*Items listed in a dataset*
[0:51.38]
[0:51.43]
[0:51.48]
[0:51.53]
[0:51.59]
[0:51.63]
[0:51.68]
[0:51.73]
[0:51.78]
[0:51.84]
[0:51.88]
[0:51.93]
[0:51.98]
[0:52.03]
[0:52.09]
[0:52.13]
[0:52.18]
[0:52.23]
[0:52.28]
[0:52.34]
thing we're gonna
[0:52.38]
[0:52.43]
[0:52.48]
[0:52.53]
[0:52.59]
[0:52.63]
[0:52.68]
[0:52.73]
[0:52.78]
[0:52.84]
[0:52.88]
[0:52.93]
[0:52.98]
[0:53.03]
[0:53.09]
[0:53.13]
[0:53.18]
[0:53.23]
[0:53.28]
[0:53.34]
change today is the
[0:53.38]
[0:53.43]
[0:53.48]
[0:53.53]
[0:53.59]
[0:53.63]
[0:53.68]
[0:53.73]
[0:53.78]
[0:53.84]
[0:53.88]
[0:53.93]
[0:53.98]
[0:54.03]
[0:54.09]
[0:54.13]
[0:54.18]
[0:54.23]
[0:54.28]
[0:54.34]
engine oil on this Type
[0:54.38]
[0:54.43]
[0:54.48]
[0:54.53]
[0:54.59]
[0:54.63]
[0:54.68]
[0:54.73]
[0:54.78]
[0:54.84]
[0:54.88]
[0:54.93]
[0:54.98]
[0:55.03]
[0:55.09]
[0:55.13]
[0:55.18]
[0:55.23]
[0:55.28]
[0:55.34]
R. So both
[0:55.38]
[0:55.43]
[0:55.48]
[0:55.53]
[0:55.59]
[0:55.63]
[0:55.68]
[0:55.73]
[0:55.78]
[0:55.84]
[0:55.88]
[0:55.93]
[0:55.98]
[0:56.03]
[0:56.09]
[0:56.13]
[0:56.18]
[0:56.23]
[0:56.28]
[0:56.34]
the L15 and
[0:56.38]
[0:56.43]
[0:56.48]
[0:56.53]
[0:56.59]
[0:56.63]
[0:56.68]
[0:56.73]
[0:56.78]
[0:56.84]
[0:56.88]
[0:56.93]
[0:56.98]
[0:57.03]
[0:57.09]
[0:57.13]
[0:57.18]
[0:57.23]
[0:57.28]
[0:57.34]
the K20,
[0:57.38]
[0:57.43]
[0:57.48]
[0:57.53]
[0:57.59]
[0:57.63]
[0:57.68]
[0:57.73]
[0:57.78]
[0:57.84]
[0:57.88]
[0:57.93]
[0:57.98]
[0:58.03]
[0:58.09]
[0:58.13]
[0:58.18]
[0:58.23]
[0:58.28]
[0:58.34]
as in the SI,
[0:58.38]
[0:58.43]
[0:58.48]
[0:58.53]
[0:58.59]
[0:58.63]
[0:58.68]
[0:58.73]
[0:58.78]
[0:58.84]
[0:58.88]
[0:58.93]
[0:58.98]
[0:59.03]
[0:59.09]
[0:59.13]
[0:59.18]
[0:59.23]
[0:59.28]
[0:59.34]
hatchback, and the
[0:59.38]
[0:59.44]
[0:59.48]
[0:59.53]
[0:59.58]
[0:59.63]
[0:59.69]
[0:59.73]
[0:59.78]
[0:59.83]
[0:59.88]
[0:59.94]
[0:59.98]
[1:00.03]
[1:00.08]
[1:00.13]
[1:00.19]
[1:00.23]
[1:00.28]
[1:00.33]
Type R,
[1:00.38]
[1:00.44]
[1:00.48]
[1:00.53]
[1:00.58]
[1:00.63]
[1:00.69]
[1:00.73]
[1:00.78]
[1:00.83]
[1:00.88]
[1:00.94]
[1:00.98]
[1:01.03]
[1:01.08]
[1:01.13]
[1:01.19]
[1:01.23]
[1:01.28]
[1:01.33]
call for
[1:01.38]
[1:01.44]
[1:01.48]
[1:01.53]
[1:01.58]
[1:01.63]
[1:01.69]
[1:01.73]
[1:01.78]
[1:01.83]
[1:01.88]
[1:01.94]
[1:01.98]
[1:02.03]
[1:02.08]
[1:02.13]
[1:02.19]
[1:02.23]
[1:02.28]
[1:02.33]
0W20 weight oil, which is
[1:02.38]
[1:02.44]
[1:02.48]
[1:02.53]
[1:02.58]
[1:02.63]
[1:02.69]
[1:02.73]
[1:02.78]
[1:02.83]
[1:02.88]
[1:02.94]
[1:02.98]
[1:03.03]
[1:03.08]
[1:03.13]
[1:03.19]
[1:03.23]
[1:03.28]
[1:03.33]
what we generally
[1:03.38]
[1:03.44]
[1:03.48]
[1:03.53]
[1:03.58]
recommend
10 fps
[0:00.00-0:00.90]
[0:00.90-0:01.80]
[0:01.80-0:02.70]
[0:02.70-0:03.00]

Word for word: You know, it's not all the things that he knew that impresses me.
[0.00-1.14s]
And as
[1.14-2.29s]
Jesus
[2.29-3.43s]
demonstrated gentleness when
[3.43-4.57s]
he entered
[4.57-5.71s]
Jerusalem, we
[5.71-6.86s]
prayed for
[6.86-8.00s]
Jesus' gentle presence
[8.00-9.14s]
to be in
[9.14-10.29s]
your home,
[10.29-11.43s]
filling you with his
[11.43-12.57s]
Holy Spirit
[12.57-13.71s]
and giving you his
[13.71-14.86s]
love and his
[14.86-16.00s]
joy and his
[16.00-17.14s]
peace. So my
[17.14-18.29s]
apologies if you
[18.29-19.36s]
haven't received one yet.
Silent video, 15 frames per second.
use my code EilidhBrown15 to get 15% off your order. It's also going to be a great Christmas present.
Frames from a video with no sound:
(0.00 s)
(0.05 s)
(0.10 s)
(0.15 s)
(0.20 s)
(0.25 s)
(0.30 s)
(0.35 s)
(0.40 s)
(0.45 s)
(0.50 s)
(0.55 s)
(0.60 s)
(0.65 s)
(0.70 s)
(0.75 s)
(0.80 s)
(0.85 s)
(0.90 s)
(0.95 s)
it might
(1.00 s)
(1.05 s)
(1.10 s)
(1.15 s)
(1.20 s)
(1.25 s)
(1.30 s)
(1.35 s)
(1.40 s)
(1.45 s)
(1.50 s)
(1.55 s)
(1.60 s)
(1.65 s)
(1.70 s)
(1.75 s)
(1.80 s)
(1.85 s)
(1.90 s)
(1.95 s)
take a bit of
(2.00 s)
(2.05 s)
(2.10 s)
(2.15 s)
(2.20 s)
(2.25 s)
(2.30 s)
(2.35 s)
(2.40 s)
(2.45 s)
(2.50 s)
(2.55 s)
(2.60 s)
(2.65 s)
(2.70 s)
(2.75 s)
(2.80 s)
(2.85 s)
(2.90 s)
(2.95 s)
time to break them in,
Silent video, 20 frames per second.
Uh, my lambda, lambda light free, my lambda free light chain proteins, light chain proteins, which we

*PROBLEM TO WORK ON*
Every line above should be output exactly as it stands.

*YOUR RESPONSE*
[0:51.38]
[0:51.43]
[0:51.48]
[0:51.53]
[0:51.59]
[0:51.63]
[0:51.68]
[0:51.73]
[0:51.78]
[0:51.84]
[0:51.88]
[0:51.93]
[0:51.98]
[0:52.03]
[0:52.09]
[0:52.13]
[0:52.18]
[0:52.23]
[0:52.28]
[0:52.34]
thing we're gonna
[0:52.38]
[0:52.43]
[0:52.48]
[0:52.53]
[0:52.59]
[0:52.63]
[0:52.68]
[0:52.73]
[0:52.78]
[0:52.84]
[0:52.88]
[0:52.93]
[0:52.98]
[0:53.03]
[0:53.09]
[0:53.13]
[0:53.18]
[0:53.23]
[0:53.28]
[0:53.34]
change today is the
[0:53.38]
[0:53.43]
[0:53.48]
[0:53.53]
[0:53.59]
[0:53.63]
[0:53.68]
[0:53.73]
[0:53.78]
[0:53.84]
[0:53.88]
[0:53.93]
[0:53.98]
[0:54.03]
[0:54.09]
[0:54.13]
[0:54.18]
[0:54.23]
[0:54.28]
[0:54.34]
engine oil on this Type
[0:54.38]
[0:54.43]
[0:54.48]
[0:54.53]
[0:54.59]
[0:54.63]
[0:54.68]
[0:54.73]
[0:54.78]
[0:54.84]
[0:54.88]
[0:54.93]
[0:54.98]
[0:55.03]
[0:55.09]
[0:55.13]
[0:55.18]
[0:55.23]
[0:55.28]
[0:55.34]
R. So both
[0:55.38]
[0:55.43]
[0:55.48]
[0:55.53]
[0:55.59]
[0:55.63]
[0:55.68]
[0:55.73]
[0:55.78]
[0:55.84]
[0:55.88]
[0:55.93]
[0:55.98]
[0:56.03]
[0:56.09]
[0:56.13]
[0:56.18]
[0:56.23]
[0:56.28]
[0:56.34]
the L15 and
[0:56.38]
[0:56.43]
[0:56.48]
[0:56.53]
[0:56.59]
[0:56.63]
[0:56.68]
[0:56.73]
[0:56.78]
[0:56.84]
[0:56.88]
[0:56.93]
[0:56.98]
[0:57.03]
[0:57.09]
[0:57.13]
[0:57.18]
[0:57.23]
[0:57.28]
[0:57.34]
the K20,
[0:57.38]
[0:57.43]
[0:57.48]
[0:57.53]
[0:57.59]
[0:57.63]
[0:57.68]
[0:57.73]
[0:57.78]
[0:57.84]
[0:57.88]
[0:57.93]
[0:57.98]
[0:58.03]
[0:58.09]
[0:58.13]
[0:58.18]
[0:58.23]
[0:58.28]
[0:58.34]
as in the SI,
[0:58.38]
[0:58.43]
[0:58.48]
[0:58.53]
[0:58.59]
[0:58.63]
[0:58.68]
[0:58.73]
[0:58.78]
[0:58.84]
[0:58.88]
[0:58.93]
[0:58.98]
[0:59.03]
[0:59.09]
[0:59.13]
[0:59.18]
[0:59.23]
[0:59.28]
[0:59.34]
hatchback, and the
[0:59.38]
[0:59.44]
[0:59.48]
[0:59.53]
[0:59.58]
[0:59.63]
[0:59.69]
[0:59.73]
[0:59.78]
[0:59.83]
[0:59.88]
[0:59.94]
[0:59.98]
[1:00.03]
[1:00.08]
[1:00.13]
[1:00.19]
[1:00.23]
[1:00.28]
[1:00.33]
Type R,
[1:00.38]
[1:00.44]
[1:00.48]
[1:00.53]
[1:00.58]
[1:00.63]
[1:00.69]
[1:00.73]
[1:00.78]
[1:00.83]
[1:00.88]
[1:00.94]
[1:00.98]
[1:01.03]
[1:01.08]
[1:01.13]
[1:01.19]
[1:01.23]
[1:01.28]
[1:01.33]
call for
[1:01.38]
[1:01.44]
[1:01.48]
[1:01.53]
[1:01.58]
[1:01.63]
[1:01.69]
[1:01.73]
[1:01.78]
[1:01.83]
[1:01.88]
[1:01.94]
[1:01.98]
[1:02.03]
[1:02.08]
[1:02.13]
[1:02.19]
[1:02.23]
[1:02.28]
[1:02.33]
0W20 weight oil, which is
[1:02.38]
[1:02.44]
[1:02.48]
[1:02.53]
[1:02.58]
[1:02.63]
[1:02.69]
[1:02.73]
[1:02.78]
[1:02.83]
[1:02.88]
[1:02.94]
[1:02.98]
[1:03.03]
[1:03.08]
[1:03.13]
[1:03.19]
[1:03.23]
[1:03.28]
[1:03.33]
what we generally
[1:03.38]
[1:03.44]
[1:03.48]
[1:03.53]
[1:03.58]
recommend
10 fps
[0:00.00-0:00.90]
[0:00.90-0:01.80]
[0:01.80-0:02.70]
[0:02.70-0:03.00]

Word for word: You know, it's not all the things that he knew that impresses me.
[0.00-1.14s]
And as
[1.14-2.29s]
Jesus
[2.29-3.43s]
demonstrated gentleness when
[3.43-4.57s]
he entered
[4.57-5.71s]
Jerusalem, we
[5.71-6.86s]
prayed for
[6.86-8.00s]
Jesus' gentle presence
[8.00-9.14s]
to be in
[9.14-10.29s]
your home,
[10.29-11.43s]
filling you with his
[11.43-12.57s]
Holy Spirit
[12.57-13.71s]
and giving you his
[13.71-14.86s]
love and his
[14.86-16.00s]
joy and his
[16.00-17.14s]
peace. So my
[17.14-18.29s]
apologies if you
[18.29-19.36s]
haven't received one yet.
Silent video, 15 frames per second.
use my code EilidhBrown15 to get 15% off your order. It's also going to be a great Christmas present.
Frames from a video with no sound:
(0.00 s)
(0.05 s)
(0.10 s)
(0.15 s)
(0.20 s)
(0.25 s)
(0.30 s)
(0.35 s)
(0.40 s)
(0.45 s)
(0.50 s)
(0.55 s)
(0.60 s)
(0.65 s)
(0.70 s)
(0.75 s)
(0.80 s)
(0.85 s)
(0.90 s)
(0.95 s)
it might
(1.00 s)
(1.05 s)
(1.10 s)
(1.15 s)
(1.20 s)
(1.25 s)
(1.30 s)
(1.35 s)
(1.40 s)
(1.45 s)
(1.50 s)
(1.55 s)
(1.60 s)
(1.65 s)
(1.70 s)
(1.75 s)
(1.80 s)
(1.85 s)
(1.90 s)
(1.95 s)
take a bit of
(2.00 s)
(2.05 s)
(2.10 s)
(2.15 s)
(2.20 s)
(2.25 s)
(2.30 s)
(2.35 s)
(2.40 s)
(2.45 s)
(2.50 s)
(2.55 s)
(2.60 s)
(2.65 s)
(2.70 s)
(2.75 s)
(2.80 s)
(2.85 s)
(2.90 s)
(2.95 s)
time to break them in,
Silent video, 20 frames per second.
Uh, my lambda, lambda light free, my lambda free light chain proteins, light chain proteins, which we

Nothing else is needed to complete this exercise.